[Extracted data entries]

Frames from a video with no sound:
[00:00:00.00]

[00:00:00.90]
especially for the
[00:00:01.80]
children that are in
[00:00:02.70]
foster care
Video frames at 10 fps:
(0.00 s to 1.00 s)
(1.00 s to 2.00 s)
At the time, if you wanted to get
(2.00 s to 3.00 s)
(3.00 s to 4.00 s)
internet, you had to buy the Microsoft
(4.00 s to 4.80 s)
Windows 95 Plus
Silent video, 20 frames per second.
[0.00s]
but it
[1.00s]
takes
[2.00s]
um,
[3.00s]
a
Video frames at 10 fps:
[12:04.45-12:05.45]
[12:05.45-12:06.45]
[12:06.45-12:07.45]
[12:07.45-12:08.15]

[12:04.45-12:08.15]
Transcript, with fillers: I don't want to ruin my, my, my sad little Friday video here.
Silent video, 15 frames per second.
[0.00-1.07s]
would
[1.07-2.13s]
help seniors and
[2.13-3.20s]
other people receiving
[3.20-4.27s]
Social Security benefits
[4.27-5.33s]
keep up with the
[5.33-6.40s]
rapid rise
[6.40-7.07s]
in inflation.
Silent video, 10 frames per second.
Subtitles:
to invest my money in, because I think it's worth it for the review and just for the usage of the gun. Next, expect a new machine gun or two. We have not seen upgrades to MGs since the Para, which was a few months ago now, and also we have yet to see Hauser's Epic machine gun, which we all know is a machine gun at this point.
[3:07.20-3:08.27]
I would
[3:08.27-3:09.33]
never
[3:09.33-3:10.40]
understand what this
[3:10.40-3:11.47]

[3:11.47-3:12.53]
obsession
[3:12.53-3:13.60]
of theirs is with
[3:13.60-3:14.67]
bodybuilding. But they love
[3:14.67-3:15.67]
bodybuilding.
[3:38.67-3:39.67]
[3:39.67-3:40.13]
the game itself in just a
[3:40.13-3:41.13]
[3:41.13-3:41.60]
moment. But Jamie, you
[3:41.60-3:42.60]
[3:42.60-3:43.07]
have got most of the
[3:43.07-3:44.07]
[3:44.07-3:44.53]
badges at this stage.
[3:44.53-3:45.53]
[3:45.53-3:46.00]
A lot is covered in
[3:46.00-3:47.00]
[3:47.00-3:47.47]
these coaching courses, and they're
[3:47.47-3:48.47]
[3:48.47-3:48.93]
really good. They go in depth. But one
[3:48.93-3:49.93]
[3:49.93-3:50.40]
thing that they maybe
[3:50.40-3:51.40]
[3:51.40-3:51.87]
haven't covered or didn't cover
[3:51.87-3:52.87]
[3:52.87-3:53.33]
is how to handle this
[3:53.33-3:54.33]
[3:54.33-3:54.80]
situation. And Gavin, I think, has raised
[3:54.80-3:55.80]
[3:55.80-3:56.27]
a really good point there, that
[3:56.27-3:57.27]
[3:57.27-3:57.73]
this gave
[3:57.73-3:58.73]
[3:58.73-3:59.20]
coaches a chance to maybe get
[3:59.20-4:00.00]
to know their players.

§ Your goal: Restate the records above exactly.

§ Answer for the task:
Frames from a video with no sound:
[00:00:00.00]

[00:00:00.90]
especially for the
[00:00:01.80]
children that are in
[00:00:02.70]
foster care
Video frames at 10 fps:
(0.00 s to 1.00 s)
(1.00 s to 2.00 s)
At the time, if you wanted to get
(2.00 s to 3.00 s)
(3.00 s to 4.00 s)
internet, you had to buy the Microsoft
(4.00 s to 4.80 s)
Windows 95 Plus
Silent video, 20 frames per second.
[0.00s]
but it
[1.00s]
takes
[2.00s]
um,
[3.00s]
a
Video frames at 10 fps:
[12:04.45-12:05.45]
[12:05.45-12:06.45]
[12:06.45-12:07.45]
[12:07.45-12:08.15]

[12:04.45-12:08.15]
Transcript, with fillers: I don't want to ruin my, my, my sad little Friday video here.
Silent video, 15 frames per second.
[0.00-1.07s]
would
[1.07-2.13s]
help seniors and
[2.13-3.20s]
other people receiving
[3.20-4.27s]
Social Security benefits
[4.27-5.33s]
keep up with the
[5.33-6.40s]
rapid rise
[6.40-7.07s]
in inflation.
Silent video, 10 frames per second.
Subtitles:
to invest my money in, because I think it's worth it for the review and just for the usage of the gun. Next, expect a new machine gun or two. We have not seen upgrades to MGs since the Para, which was a few months ago now, and also we have yet to see Hauser's Epic machine gun, which we all know is a machine gun at this point.
[3:07.20-3:08.27]
I would
[3:08.27-3:09.33]
never
[3:09.33-3:10.40]
understand what this
[3:10.40-3:11.47]

[3:11.47-3:12.53]
obsession
[3:12.53-3:13.60]
of theirs is with
[3:13.60-3:14.67]
bodybuilding. But they love
[3:14.67-3:15.67]
bodybuilding.
[3:38.67-3:39.67]
[3:39.67-3:40.13]
the game itself in just a
[3:40.13-3:41.13]
[3:41.13-3:41.60]
moment. But Jamie, you
[3:41.60-3:42.60]
[3:42.60-3:43.07]
have got most of the
[3:43.07-3:44.07]
[3:44.07-3:44.53]
badges at this stage.
[3:44.53-3:45.53]
[3:45.53-3:46.00]
A lot is covered in
[3:46.00-3:47.00]
[3:47.00-3:47.47]
these coaching courses, and they're
[3:47.47-3:48.47]
[3:48.47-3:48.93]
really good. They go in depth. But one
[3:48.93-3:49.93]
[3:49.93-3:50.40]
thing that they maybe
[3:50.40-3:51.40]
[3:51.40-3:51.87]
haven't covered or didn't cover
[3:51.87-3:52.87]
[3:52.87-3:53.33]
is how to handle this
[3:53.33-3:54.33]
[3:54.33-3:54.80]
situation. And Gavin, I think, has raised
[3:54.80-3:55.80]
[3:55.80-3:56.27]
a really good point there, that
[3:56.27-3:57.27]
[3:57.27-3:57.73]
this gave
[3:57.73-3:58.73]
[3:58.73-3:59.20]
coaches a chance to maybe get
[3:59.20-4:00.00]
to know their players.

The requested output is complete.